Segment Start: MATERIAL TO PROCESS

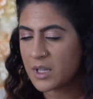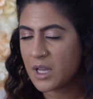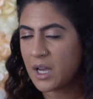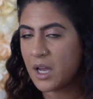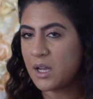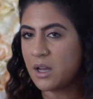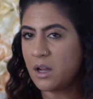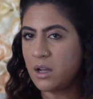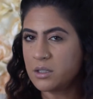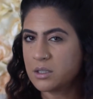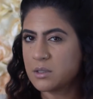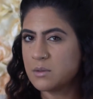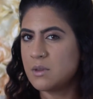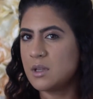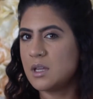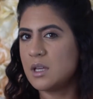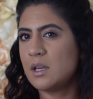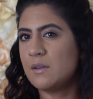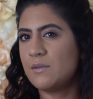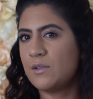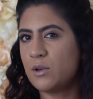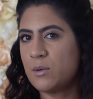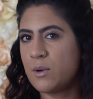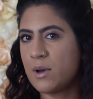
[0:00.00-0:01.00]
I also think
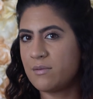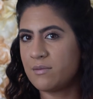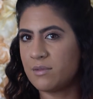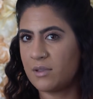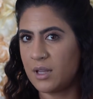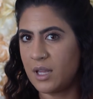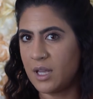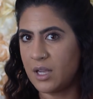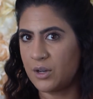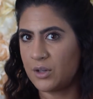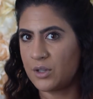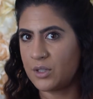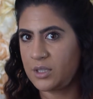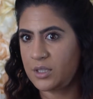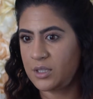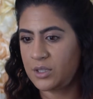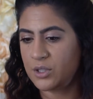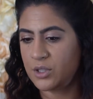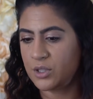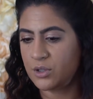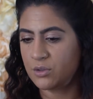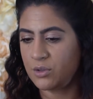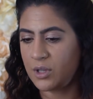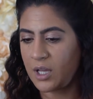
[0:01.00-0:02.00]
if you have layers
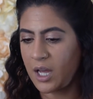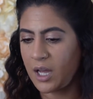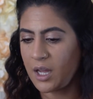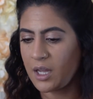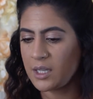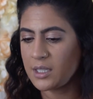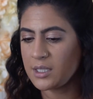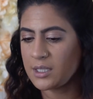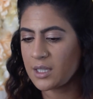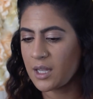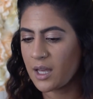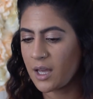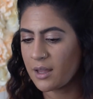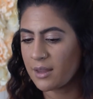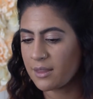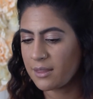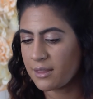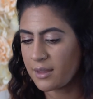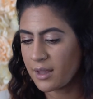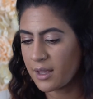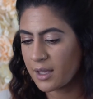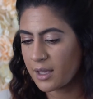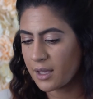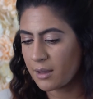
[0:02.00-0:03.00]
too, guys, I
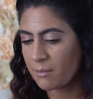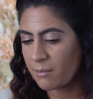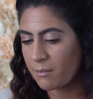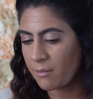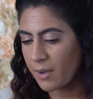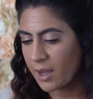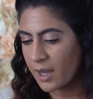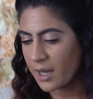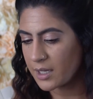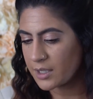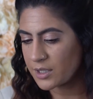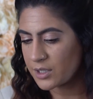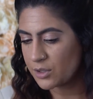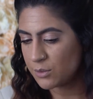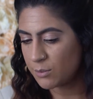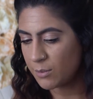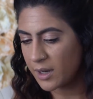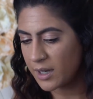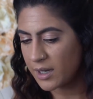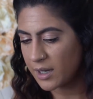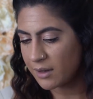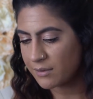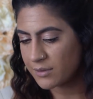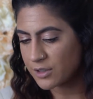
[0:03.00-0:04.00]
think you
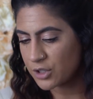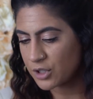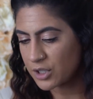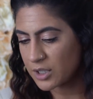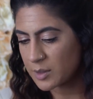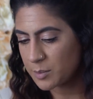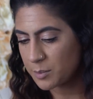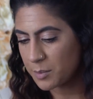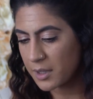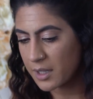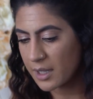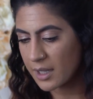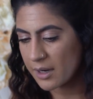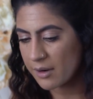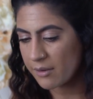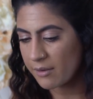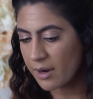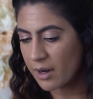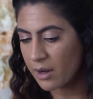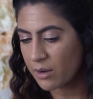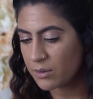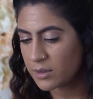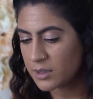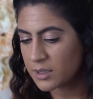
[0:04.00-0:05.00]
might have to just play
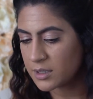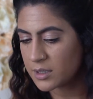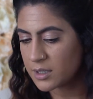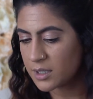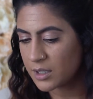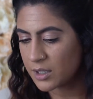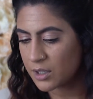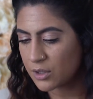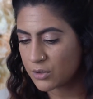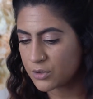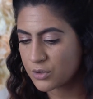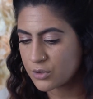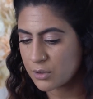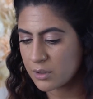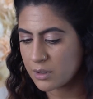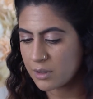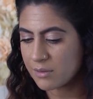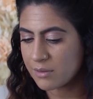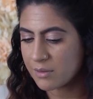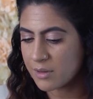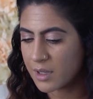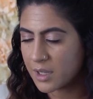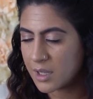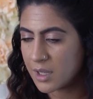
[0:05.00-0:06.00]
around till you sort of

Segment End: MATERIAL TO PROCESS

(YOUR INSTRUCTIONS):
All of the material above goes into the copy exactly as is; the pictures do not.

(SOLUTION FOR THIS PROBLEM):
[0:00.00-0:01.00]
I also think
[0:01.00-0:02.00]
if you have layers
[0:02.00-0:03.00]
too, guys, I
[0:03.00-0:04.00]
think you
[0:04.00-0:05.00]
might have to just play
[0:05.00-0:06.00]
around till you sort of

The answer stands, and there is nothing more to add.